* **WHAT NEEDS TO BE DONE**
Give all the lines below again, exactly, with no pictures.

RECORDS PROVIDED START

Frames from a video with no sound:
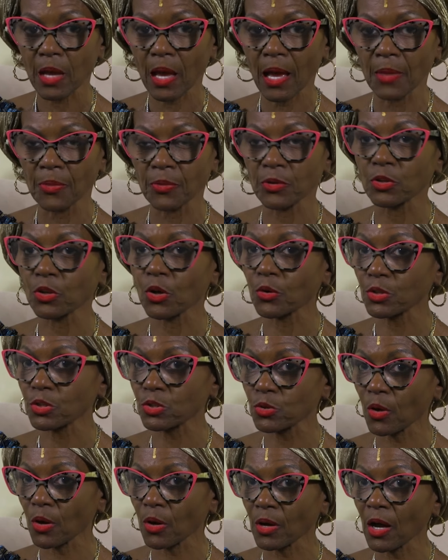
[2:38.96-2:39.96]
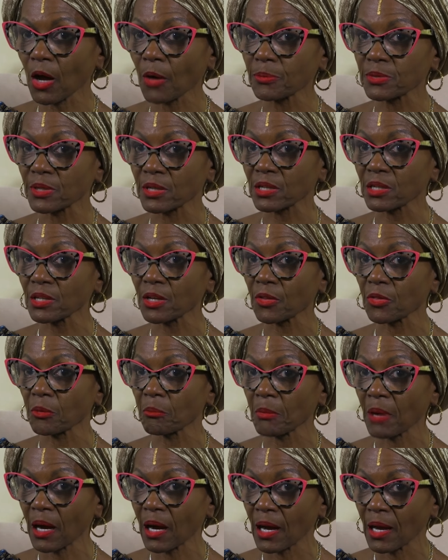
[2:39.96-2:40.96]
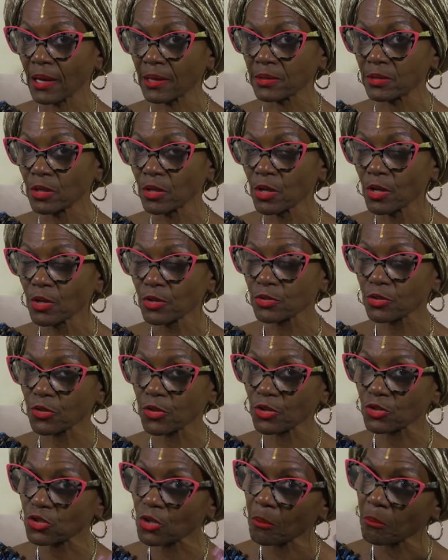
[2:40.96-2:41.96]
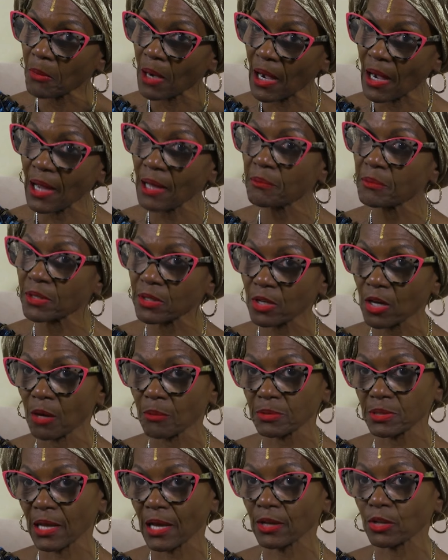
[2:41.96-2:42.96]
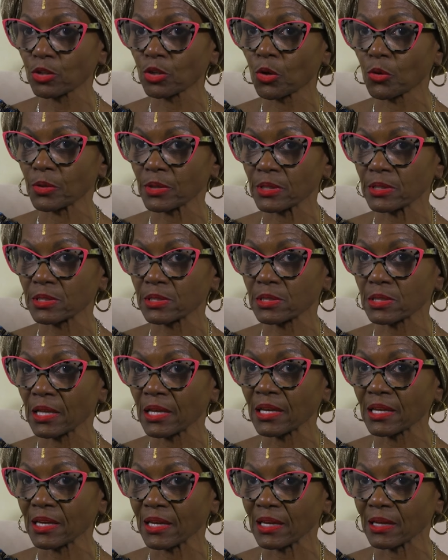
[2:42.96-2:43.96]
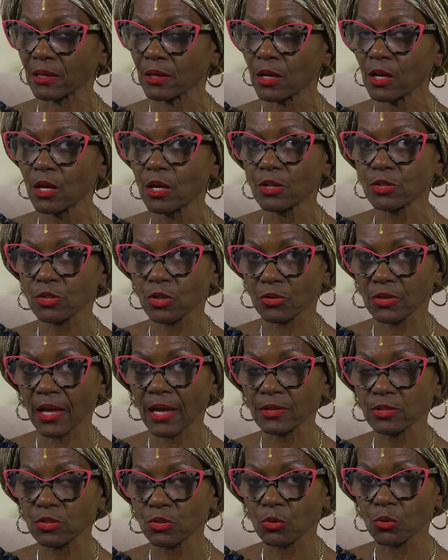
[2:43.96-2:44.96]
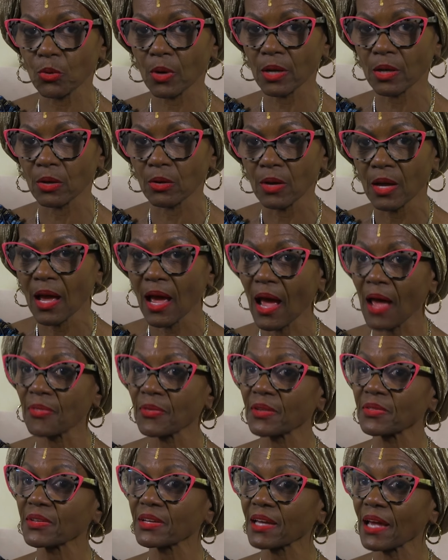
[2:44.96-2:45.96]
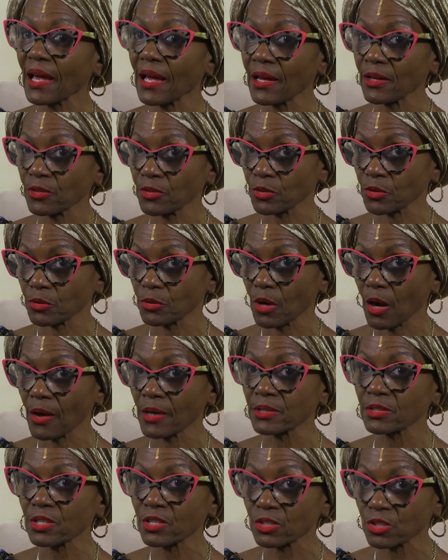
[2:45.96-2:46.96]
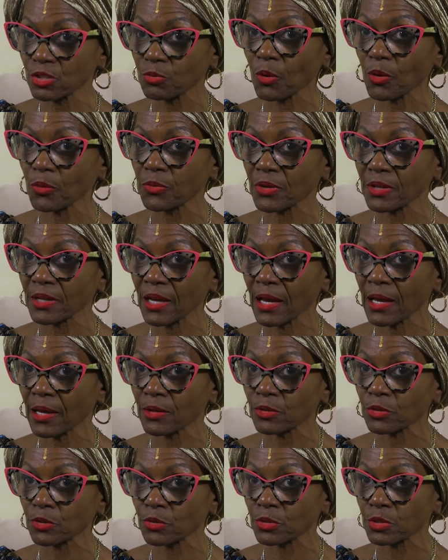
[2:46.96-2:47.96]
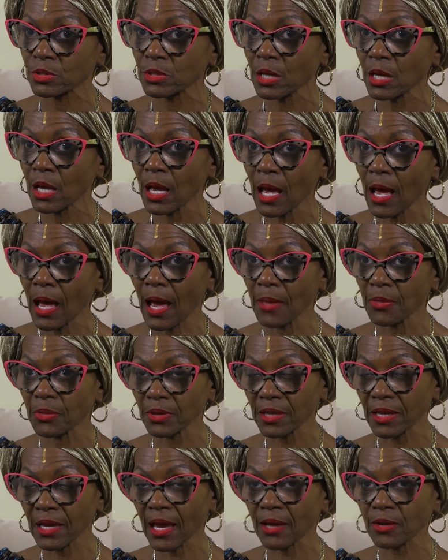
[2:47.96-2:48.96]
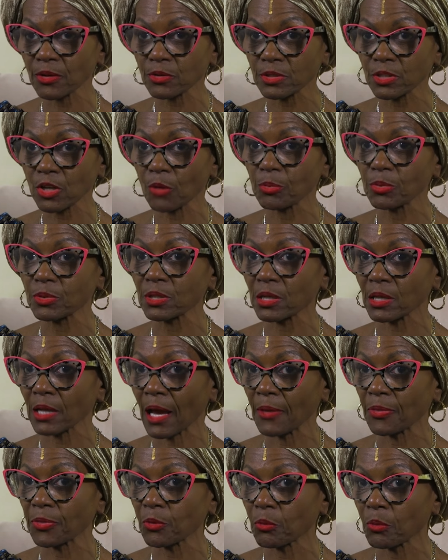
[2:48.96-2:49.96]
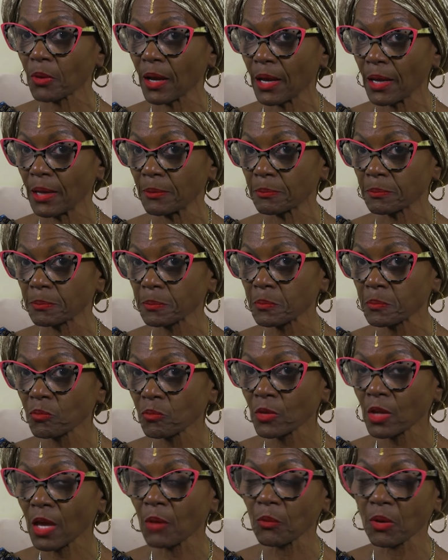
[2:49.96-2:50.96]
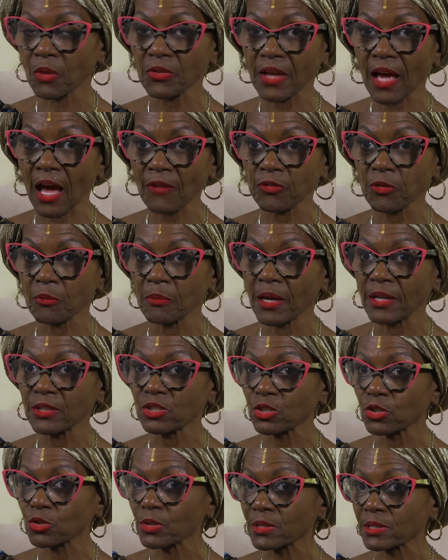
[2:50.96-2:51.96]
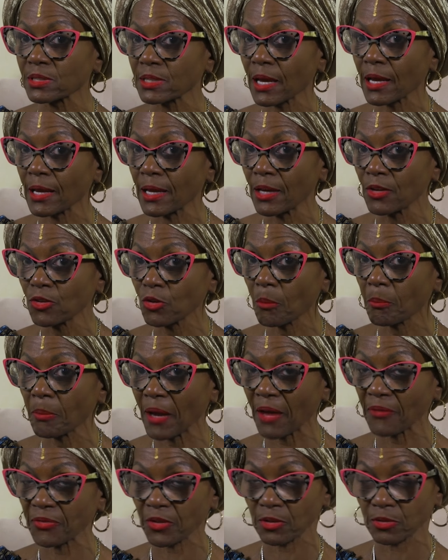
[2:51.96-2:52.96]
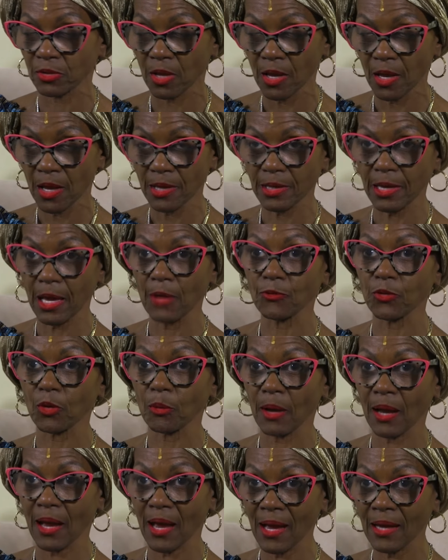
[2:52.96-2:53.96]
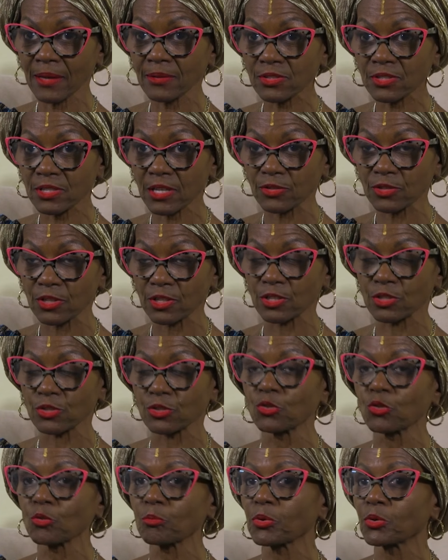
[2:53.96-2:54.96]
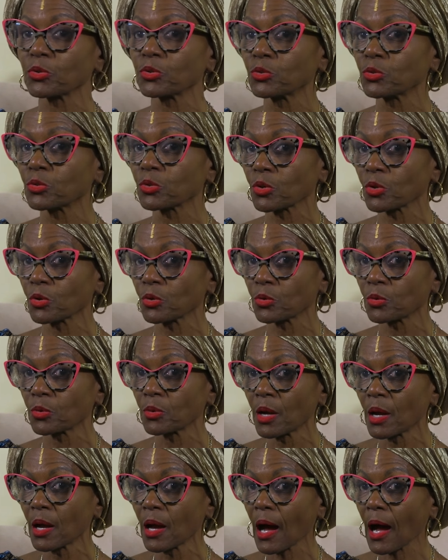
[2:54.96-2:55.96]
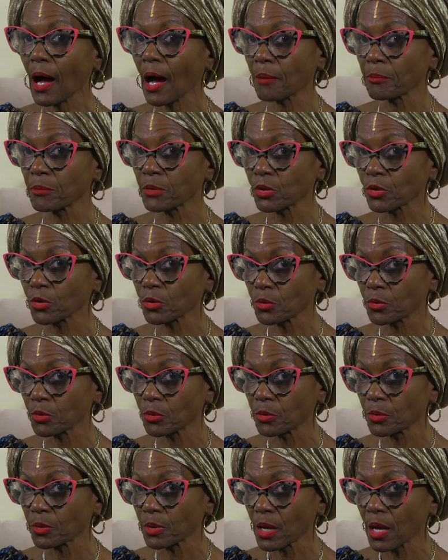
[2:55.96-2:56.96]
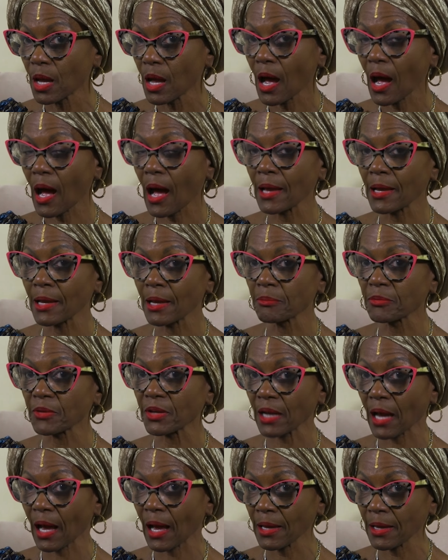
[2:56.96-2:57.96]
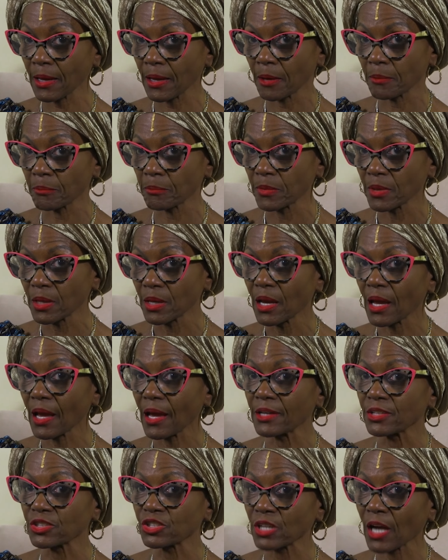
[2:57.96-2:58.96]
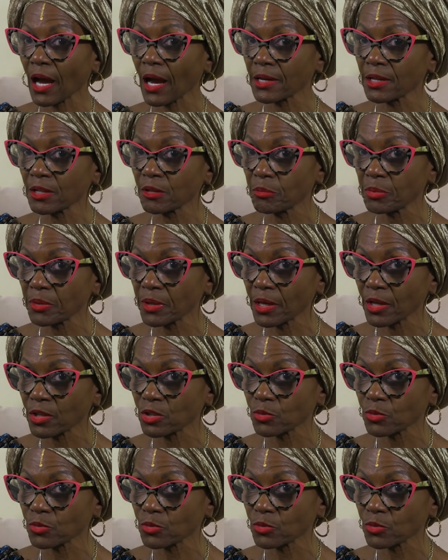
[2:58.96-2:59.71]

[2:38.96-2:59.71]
And the lotus oil helps to clear the mind so that your mind becomes like lotus thinking. So that's the oil. And then the candle. Our ancestors worked with candles. And the candles help you to light the way. And one of the affirmations you could say in your bath that came from our ancestors is Nupu Nuku Amiku. I am that I am, a shining being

RECORDS PROVIDED END

* **EXERCISE RESPONSE**
Frames from a video with no sound:
[2:38.96-2:39.96]
[2:39.96-2:40.96]
[2:40.96-2:41.96]
[2:41.96-2:42.96]
[2:42.96-2:43.96]
[2:43.96-2:44.96]
[2:44.96-2:45.96]
[2:45.96-2:46.96]
[2:46.96-2:47.96]
[2:47.96-2:48.96]
[2:48.96-2:49.96]
[2:49.96-2:50.96]
[2:50.96-2:51.96]
[2:51.96-2:52.96]
[2:52.96-2:53.96]
[2:53.96-2:54.96]
[2:54.96-2:55.96]
[2:55.96-2:56.96]
[2:56.96-2:57.96]
[2:57.96-2:58.96]
[2:58.96-2:59.71]

[2:38.96-2:59.71]
And the lotus oil helps to clear the mind so that your mind becomes like lotus thinking. So that's the oil. And then the candle. Our ancestors worked with candles. And the candles help you to light the way. And one of the affirmations you could say in your bath that came from our ancestors is Nupu Nuku Amiku. I am that I am, a shining being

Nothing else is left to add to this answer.